I grew up in podunk Southeast Georgia, so Atlanta is like the gigantic metropolis to me! I really like the city, and I'm looking at finding some ways to get re-connected.

Vital downtown area? No, not really. But as Kent said, some of the intown neighborhoods are becoming very vibrant places to live.

BTW, Anita...I'm a solidly RED guy who would thoroughly enjoy the BLUE city! Go figure!
Kent - 3/11/2005 5:33:51 PM
Atlanta is cool, at least from the perspective of an ex-Atlantan who has made three trips back in recent months to work on a Grant Park Victorian bungalow we held onto when we moved out of town 14 years ago.

Those who say Atlanta doesn't have soul must be spending too much time in its suburbs. The intown neighborhoods seemed more alive than ever, full of friendly, creative people who don't take themselves too seriously -- a refreshing change from the Washington, D.C. area, where we now live.

Plus it's got great public radio stations -- I couldn't have painted all the rooms I did without all the great jazz, blues, funk, Americana, etc., I heard on WRFG, WCLK and WREK and whatever the station formerly known as Album 88 is.

So don't buy into that old Randy Newman 'hustling around Atlanta in their alligator shoes' image. Go to Six Feet Under (across from the cemetery where Margaret Mitchell is buried), have some catfish tacos and hang out. The spirit will move you.
Chris Woodruff - 3/11/2005 11:20:42 AM
Atlanta is a city that is almost cool. Let me explain.

I lived and worked in Atlanta for a number of years before moving to Lexington Kentucky two years ago. I loved the years I lived in Atlanta but I cannot group the city with cities like NYC, Chicago, Seattle or San Francisco (All I have spent a lot time in or lived). The reason is that these cities have dynamic downtown areas where people strive to live and play in. Atlanta is not a city like these. It is a very suburban city like Los Angeles, Houston and Detroit.

The thing that keeps Atlanta from being a city like the first group I mention is that there is no history or landscape that gives it a truly great soul. The city was burned down in the Civil War so it has lost its connection with the past. It also does not have a landscape that locks it in so that it has to build it existing core.
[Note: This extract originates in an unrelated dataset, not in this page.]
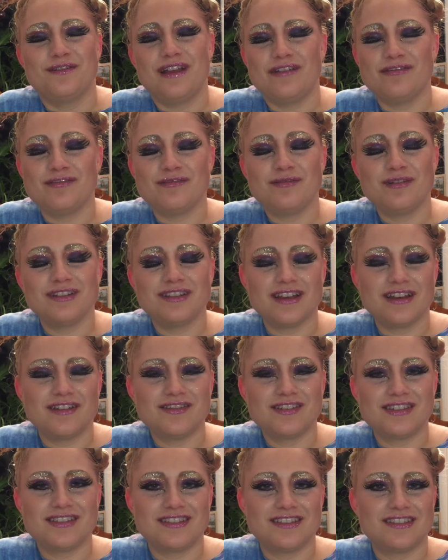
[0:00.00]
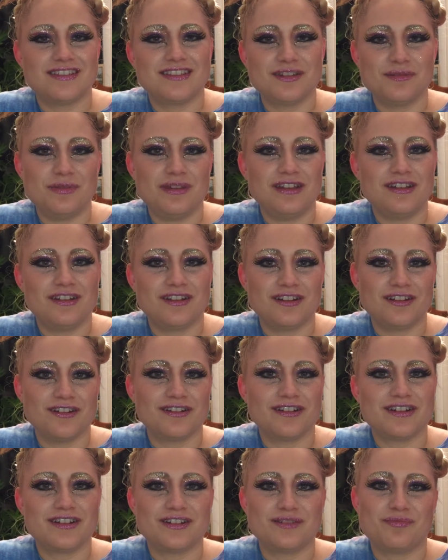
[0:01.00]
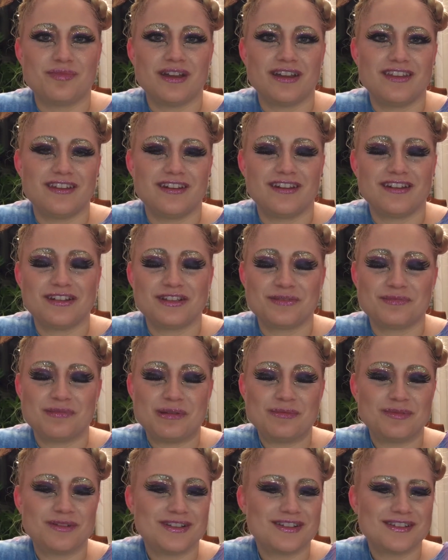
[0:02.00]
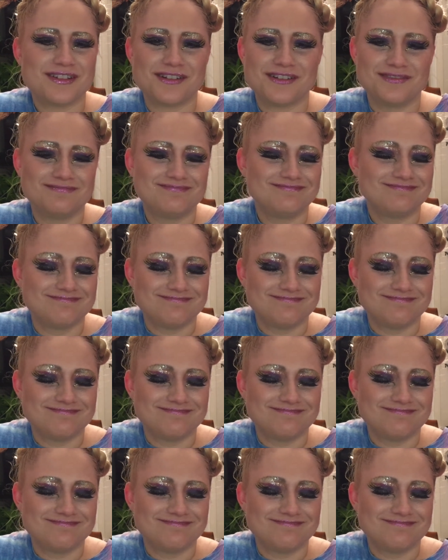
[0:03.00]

everyone loves to be encouraged by the audience members, so,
It just keeps building out diluting its image.

In the end, Atlanta might always be a second tier city due to these reasons. I agree that the city has great forward views in regards to cultural issues. I love the city and enjoy going back for work and visiting friends.
Chris Woodruff - 3/11/2005 11:20:07 AM
Atlanta is a city that is almost cool. Let me explain.

I lived and worked in Atlanta for a number of years before moving to Lexington Kentucky two years ago. I loved the years I lived in Atlanta but I cannot group the city with cities like NYC, Chicago, Seattle or San Francisco (All I have spent a lot time in or lived). The reason is that these cities have dynamic downtown areas where people strive to live and play in. Atlanta is not a city like these. It is a very suburban city like Los Angeles, Houston and Detroit.
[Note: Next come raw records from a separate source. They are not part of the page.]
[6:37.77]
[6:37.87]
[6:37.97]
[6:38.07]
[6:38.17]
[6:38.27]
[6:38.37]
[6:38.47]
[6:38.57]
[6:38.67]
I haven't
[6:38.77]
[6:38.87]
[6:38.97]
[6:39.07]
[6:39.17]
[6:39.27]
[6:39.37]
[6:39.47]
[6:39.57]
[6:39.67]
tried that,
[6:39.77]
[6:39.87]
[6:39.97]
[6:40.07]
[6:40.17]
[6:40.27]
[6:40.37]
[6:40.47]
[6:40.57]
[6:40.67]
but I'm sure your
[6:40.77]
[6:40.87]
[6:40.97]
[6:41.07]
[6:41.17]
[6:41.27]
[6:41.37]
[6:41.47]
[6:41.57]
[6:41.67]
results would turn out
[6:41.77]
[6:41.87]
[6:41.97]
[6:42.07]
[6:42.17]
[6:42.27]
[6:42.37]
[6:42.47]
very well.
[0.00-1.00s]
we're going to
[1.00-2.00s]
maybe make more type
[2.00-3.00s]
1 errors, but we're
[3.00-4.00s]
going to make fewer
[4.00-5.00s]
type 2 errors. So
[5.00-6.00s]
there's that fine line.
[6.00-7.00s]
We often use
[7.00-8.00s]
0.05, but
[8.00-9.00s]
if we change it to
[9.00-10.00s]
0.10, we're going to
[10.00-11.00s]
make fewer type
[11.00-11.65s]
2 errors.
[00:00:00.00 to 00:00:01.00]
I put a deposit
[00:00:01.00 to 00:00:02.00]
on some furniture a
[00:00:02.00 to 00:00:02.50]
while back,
The thing that keeps Atlanta from being a city like the first group I mention is that there is no history or landscape that gives it a truly great soul. The city was burned down in the Civil War so it has lost its connection with the past. It also does not have a landscape that locks it in so that it has to build it existing core. It just keeps building out diluting its image.

In the end, Atlanta might always be a second tier city due to these reasons. I agree that the city has great forward views in regards to cultural issues. I love the city and enjoy going back for work and visiting friends.